WHAT YOU NEED TO DO:
Please restate, exactly as they appear, only the lines from the one that contains "[00:00:00.90 to 00:00:01.80]" to the final line of the entries, with no pictures.

Saved data entries
--------

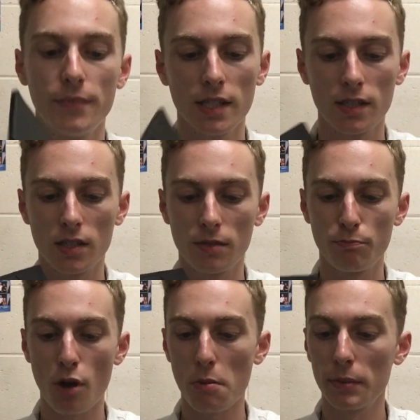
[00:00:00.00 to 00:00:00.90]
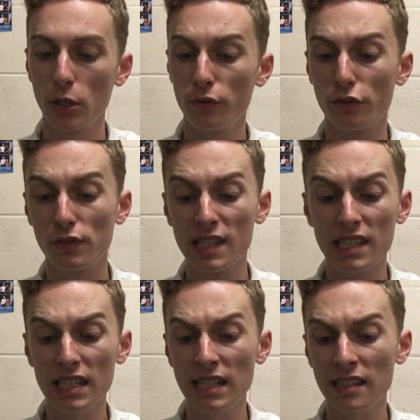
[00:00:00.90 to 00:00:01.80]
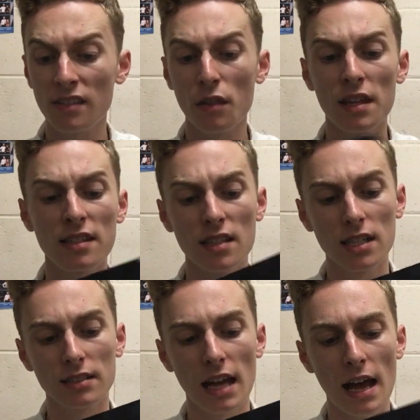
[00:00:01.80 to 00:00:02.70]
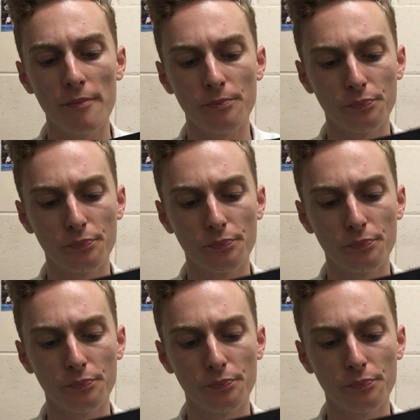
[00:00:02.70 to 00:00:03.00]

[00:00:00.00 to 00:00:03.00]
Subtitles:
This probably good for receipts and things like that.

--------

SOLUTION TO THE EXERCISE:
[00:00:00.90 to 00:00:01.80]
[00:00:01.80 to 00:00:02.70]
[00:00:02.70 to 00:00:03.00]

[00:00:00.00 to 00:00:03.00]
Subtitles:
This probably good for receipts and things like that.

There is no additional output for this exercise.